* **MATERIAL PROVIDED**
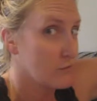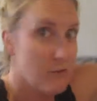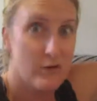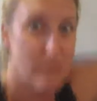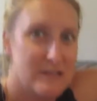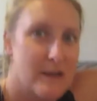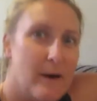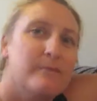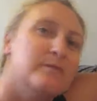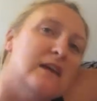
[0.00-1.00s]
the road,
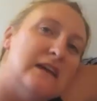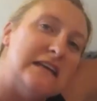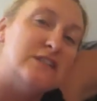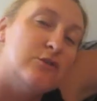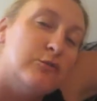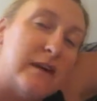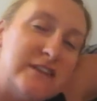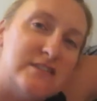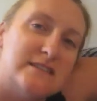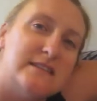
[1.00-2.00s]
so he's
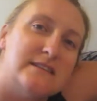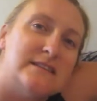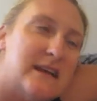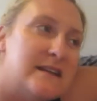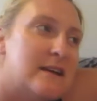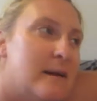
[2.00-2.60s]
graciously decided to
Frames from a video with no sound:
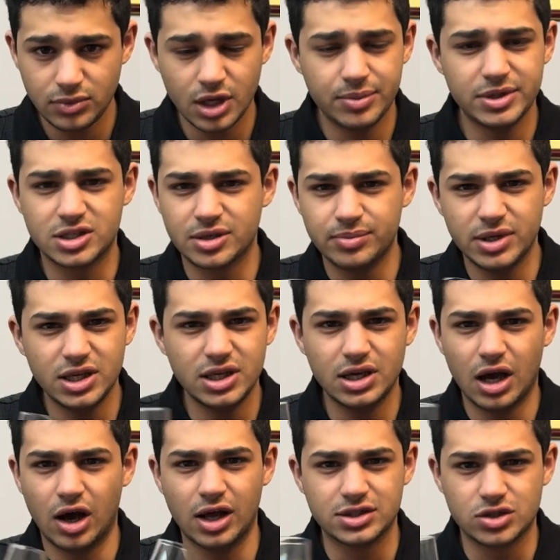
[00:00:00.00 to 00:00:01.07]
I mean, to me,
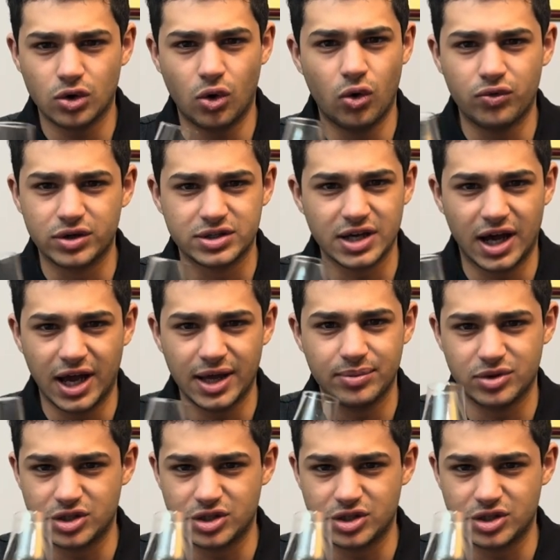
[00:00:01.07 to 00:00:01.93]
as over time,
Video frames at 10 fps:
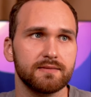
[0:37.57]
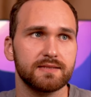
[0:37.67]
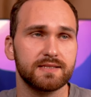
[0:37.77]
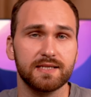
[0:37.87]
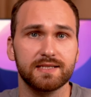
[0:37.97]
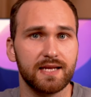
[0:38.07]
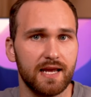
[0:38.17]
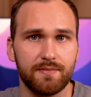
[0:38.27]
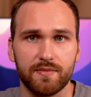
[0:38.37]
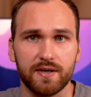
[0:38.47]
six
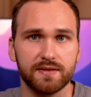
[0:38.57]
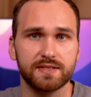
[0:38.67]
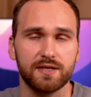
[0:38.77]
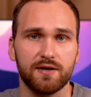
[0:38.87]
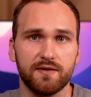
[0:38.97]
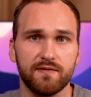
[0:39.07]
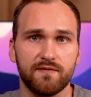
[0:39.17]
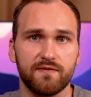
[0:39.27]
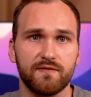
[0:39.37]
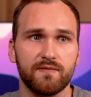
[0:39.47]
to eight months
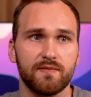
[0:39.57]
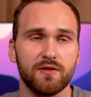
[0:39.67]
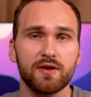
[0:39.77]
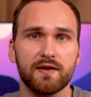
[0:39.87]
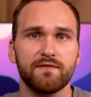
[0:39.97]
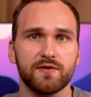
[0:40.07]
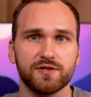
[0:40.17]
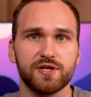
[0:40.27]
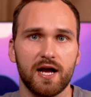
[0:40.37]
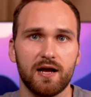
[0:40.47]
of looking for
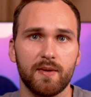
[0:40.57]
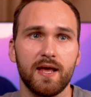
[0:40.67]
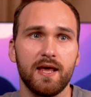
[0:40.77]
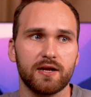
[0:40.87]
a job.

* **WORK TO BE COMPLETED**
Repeat the full set of records exactly, and output no pictures.

* **EXERCISE SOLUTION**
[0.00-1.00s]
the road,
[1.00-2.00s]
so he's
[2.00-2.60s]
graciously decided to
Frames from a video with no sound:
[00:00:00.00 to 00:00:01.07]
I mean, to me,
[00:00:01.07 to 00:00:01.93]
as over time,
Video frames at 10 fps:
[0:37.57]
[0:37.67]
[0:37.77]
[0:37.87]
[0:37.97]
[0:38.07]
[0:38.17]
[0:38.27]
[0:38.37]
[0:38.47]
six
[0:38.57]
[0:38.67]
[0:38.77]
[0:38.87]
[0:38.97]
[0:39.07]
[0:39.17]
[0:39.27]
[0:39.37]
[0:39.47]
to eight months
[0:39.57]
[0:39.67]
[0:39.77]
[0:39.87]
[0:39.97]
[0:40.07]
[0:40.17]
[0:40.27]
[0:40.37]
[0:40.47]
of looking for
[0:40.57]
[0:40.67]
[0:40.77]
[0:40.87]
a job.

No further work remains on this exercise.